Présentation générale de l'installation

 

La Torre dell’anima est une installation transmédia issue d’une collaboration art-science entre l’artiste et chercheur Donatien Aubert et le chirurgien maxillofacial Roman Hossein Khonsari, officiant à l'Hôpital de la Pitié-Salpêtrière et à l'Hôpital Necker Enfants-Malades. Il est né d’un intérêt mutuel de l’artiste et du médecin pour leurs champs d’expertise respectifs et parce qu’ils mobilisent pour leur travail des procédures logicielles comparables : la visualisation et la modélisation 3D. Leur maîtrise est impérative pour Roman Hossein Khonsari, tant pour ausculter les tomographies X, afin d’établir la nature des fractures subies par ses patients, que pour stabiliser un diagnostic préimplantatoire, ou enfin si nécessaire, pour fabriquer des prothèses sur mesure par conception et fabrication assistées par ordinateur.
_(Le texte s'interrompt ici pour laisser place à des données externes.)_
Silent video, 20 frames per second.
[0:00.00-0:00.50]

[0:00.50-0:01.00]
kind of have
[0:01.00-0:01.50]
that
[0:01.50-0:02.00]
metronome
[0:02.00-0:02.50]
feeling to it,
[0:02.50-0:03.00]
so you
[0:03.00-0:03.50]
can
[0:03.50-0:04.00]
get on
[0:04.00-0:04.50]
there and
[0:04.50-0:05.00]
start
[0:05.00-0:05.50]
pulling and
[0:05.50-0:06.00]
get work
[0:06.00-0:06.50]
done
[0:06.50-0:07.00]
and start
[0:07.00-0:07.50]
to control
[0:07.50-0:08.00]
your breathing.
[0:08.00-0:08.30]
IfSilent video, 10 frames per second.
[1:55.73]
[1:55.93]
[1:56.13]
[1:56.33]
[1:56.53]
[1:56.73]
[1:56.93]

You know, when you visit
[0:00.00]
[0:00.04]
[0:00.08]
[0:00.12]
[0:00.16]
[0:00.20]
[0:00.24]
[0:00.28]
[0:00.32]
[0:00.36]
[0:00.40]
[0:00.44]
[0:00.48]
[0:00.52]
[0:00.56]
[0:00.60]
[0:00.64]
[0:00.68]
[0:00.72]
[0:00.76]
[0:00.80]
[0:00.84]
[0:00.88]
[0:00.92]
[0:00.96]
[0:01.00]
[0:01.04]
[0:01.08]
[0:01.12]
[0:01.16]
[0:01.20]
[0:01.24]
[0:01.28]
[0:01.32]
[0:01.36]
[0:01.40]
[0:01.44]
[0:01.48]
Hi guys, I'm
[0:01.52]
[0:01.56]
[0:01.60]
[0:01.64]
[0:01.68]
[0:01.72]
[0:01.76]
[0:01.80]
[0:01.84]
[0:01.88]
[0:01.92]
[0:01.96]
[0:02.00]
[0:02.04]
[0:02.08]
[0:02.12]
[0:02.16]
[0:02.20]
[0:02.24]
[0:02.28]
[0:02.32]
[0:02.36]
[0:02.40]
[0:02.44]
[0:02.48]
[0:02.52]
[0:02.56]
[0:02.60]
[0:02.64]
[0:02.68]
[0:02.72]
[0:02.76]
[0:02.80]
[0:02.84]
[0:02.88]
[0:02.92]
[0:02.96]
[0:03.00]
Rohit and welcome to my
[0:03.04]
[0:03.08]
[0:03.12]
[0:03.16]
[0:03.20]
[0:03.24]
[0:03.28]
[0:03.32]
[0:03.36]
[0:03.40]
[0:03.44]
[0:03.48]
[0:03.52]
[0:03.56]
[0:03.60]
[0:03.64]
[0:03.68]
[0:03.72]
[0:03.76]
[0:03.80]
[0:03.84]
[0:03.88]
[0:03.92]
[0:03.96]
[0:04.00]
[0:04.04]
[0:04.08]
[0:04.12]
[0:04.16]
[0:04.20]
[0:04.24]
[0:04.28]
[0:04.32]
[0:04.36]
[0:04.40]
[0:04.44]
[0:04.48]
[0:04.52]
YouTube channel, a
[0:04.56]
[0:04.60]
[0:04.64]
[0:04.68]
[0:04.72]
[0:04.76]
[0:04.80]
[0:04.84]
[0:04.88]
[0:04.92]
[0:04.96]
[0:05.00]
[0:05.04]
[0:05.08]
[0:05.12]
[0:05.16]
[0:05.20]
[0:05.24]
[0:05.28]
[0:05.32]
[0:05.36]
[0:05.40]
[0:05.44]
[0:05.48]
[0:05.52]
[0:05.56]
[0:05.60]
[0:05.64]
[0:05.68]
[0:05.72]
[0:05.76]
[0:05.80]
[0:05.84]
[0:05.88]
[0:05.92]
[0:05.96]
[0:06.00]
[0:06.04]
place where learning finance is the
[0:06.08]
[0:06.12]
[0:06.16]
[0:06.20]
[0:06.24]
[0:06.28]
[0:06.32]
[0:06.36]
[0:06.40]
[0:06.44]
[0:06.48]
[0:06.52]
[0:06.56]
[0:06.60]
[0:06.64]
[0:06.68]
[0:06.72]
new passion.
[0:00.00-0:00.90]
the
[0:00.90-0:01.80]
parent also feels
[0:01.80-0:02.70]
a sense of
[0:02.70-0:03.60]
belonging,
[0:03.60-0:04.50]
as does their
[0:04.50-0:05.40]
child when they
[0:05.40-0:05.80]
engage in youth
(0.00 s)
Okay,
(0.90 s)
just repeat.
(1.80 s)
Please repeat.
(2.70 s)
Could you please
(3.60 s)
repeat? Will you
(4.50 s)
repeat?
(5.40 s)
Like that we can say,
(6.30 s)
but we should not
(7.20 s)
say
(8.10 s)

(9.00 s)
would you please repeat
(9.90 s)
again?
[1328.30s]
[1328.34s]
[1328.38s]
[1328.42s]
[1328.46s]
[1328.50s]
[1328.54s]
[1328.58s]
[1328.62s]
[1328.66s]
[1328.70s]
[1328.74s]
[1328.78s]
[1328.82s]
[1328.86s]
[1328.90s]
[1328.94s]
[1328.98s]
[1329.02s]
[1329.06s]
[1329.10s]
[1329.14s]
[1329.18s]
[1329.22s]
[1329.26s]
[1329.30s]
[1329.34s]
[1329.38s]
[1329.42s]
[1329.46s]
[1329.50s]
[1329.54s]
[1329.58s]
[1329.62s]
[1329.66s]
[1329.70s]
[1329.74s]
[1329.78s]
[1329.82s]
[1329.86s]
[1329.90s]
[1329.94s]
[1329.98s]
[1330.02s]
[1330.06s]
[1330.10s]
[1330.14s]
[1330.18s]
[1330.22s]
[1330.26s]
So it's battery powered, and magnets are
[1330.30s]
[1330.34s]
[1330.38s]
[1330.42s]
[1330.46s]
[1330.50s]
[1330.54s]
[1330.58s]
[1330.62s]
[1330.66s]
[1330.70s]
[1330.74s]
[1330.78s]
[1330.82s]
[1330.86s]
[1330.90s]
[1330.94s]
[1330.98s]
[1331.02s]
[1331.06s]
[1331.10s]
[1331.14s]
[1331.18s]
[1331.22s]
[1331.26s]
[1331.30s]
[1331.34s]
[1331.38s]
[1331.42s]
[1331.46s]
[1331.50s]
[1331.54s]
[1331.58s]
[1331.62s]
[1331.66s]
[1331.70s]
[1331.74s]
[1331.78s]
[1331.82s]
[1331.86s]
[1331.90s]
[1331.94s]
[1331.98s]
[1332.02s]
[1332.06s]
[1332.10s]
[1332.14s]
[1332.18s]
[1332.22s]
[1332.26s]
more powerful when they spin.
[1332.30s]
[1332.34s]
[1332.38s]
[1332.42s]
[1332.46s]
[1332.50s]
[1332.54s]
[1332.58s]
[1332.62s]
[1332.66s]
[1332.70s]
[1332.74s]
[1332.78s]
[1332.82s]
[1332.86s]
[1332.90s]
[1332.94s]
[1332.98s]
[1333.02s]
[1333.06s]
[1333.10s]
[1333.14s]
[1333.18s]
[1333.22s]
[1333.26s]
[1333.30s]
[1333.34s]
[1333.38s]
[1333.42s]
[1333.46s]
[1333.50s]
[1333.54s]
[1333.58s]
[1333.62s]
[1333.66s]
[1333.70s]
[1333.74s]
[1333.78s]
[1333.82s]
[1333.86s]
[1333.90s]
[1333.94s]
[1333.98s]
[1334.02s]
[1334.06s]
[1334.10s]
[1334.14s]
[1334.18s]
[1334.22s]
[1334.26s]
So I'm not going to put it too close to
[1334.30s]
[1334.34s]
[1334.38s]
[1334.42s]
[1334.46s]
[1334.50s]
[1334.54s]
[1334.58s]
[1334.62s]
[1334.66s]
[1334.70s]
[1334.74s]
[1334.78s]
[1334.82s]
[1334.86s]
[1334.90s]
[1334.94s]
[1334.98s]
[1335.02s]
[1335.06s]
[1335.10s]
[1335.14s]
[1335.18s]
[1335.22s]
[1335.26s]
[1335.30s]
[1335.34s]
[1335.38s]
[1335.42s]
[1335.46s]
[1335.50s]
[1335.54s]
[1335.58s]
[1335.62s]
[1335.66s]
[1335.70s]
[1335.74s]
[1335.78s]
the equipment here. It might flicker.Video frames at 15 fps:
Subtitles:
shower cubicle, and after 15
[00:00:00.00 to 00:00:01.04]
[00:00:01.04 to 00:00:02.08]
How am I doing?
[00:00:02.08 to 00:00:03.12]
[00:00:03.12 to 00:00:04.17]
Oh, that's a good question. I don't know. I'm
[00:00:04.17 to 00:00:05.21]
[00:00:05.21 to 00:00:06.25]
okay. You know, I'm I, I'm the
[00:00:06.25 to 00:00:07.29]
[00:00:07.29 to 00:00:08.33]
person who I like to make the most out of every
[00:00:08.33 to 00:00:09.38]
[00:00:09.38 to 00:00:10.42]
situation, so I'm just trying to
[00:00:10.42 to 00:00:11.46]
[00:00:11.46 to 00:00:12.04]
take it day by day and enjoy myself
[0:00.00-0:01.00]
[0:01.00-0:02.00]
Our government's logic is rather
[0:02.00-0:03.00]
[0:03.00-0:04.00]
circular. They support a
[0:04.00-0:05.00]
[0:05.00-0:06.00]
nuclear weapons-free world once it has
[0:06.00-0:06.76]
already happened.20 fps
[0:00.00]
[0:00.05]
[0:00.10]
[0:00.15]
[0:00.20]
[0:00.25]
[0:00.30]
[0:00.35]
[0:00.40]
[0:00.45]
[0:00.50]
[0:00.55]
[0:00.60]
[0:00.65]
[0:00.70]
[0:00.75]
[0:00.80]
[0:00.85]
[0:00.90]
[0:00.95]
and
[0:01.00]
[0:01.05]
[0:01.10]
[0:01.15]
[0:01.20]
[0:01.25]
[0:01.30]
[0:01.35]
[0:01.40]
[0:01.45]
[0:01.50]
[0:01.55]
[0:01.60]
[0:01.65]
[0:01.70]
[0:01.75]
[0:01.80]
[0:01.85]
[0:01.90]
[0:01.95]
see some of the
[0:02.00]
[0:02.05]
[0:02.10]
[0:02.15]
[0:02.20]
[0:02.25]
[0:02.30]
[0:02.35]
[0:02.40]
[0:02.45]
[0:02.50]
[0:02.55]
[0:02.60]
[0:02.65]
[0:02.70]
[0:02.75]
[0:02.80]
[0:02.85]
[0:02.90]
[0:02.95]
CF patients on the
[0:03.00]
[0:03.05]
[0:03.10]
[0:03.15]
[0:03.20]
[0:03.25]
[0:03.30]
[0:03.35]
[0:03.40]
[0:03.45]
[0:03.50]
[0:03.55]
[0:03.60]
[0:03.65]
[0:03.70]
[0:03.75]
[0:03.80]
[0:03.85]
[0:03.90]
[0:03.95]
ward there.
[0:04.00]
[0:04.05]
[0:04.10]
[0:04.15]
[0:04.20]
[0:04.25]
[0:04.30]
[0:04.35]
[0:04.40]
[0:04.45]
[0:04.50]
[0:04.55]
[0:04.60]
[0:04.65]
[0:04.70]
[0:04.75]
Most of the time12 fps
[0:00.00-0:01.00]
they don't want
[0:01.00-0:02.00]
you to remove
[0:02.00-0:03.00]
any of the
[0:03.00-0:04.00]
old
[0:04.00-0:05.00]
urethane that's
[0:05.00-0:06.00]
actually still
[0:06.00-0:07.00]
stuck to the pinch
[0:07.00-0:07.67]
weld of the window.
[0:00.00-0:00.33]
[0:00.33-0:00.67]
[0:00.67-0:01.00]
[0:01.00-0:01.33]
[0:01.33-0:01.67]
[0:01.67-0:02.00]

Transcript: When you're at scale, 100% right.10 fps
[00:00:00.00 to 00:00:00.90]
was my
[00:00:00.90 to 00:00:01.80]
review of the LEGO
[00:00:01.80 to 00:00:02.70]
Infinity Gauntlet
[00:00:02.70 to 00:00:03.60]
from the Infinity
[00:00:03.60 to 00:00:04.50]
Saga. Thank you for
Donatien Aubert les mobilise communément dans ses travaux plastiques, pour usiner ou imprimer en 3D des objets, sinon pour la conception d’environnements numériques interactifs.

 

L’installation a été créée à partir de tomographies anonymisées extraites de la base de données de l'Assistance Publique - Hôpitaux de Paris. Les tomographies ont été sélectionnées pour les causes des traumatismes qu’elles exposent et permettent d’identifier : attaque par balle, accident de la voie publique, défenestration, chute en état d’ivresse, cancer lié à des formes de surconsommation, et qui prises ensemble traduisent la violence de certains phénomènes sociaux contemporains. Le projet ne vise pas la création de vanités. Contrairement à ces représentations allégoriques des XVIe et XVIIe siècles, le but n’est pas ici de créer des memento mori, des rappels moraux de l’inéluctabilité de la mort. Tous les patients ont survécu. L’objectif de La Torre dell’anima est autre, plus humble et incisif à la fois : montrer comment le corps est soigné à l’époque contemporaine et jusque quel seuil il peut être modifié à cette fin. Enfin, l’installation confronte l’enregistrement topographique des fractures des patients à la mémoire qu’ils sont susceptibles d’avoir développée des événements ayant conduit à leur traumatisme, en reconstituant leurs circonstances.

Programme immersif

 

L’installation comporte un pendant en réalité virtuelle. En analogie avec le jeu d’échelle proposé par l’enchâssement des souvenirs dans les crânes imprimés en 3D, la simulation numérique présente les tomographies hissées dans des dimensions monumentales. Elle est accessible depuis un poste de réalité virtuelle compris dans l’installation. Dans cette simulation, les scènes sont cette fois-ci texturées et présentées à l’échelle de l’immersant ; les voûtes crâniennes prennent des allures de cavernes. À la faveur du développement du domaine des interactions homme-machine, plusieurs ingénieurs informaticiens ont consacré la réalité virtuelle comme le moyen par lequel engager une modernisation des arts de la mémoire (voir les travaux de Nicholas Negroponte et de Jaron Lanier). Ces méthodes, qui avaient été développées dans l’Antiquité (sous le nom de « mémoire artificielle ») pour faciliter la mutualisation des textes dans les communautés de lecteurs, leur accès étant limité dans le temps en raison de leur rareté, sont réactualisés aujourd’hui dans les sciences de l’information et de la communication en ce qu’elles facilitent l’ordonnancement de grandes quantités de données. L’installation est l’occasion de conférer à nouveau un ancrage plastique solide à ces protocoles, qui puisent leur origine dans l’histoire de l’art. Un écran latéral diffuse ce que voit l’immersant à travers le casque et offre la possibilité aux spectateurs d’être les témoins à leur tour de ce qu’ont dû vivre les patients avant eux.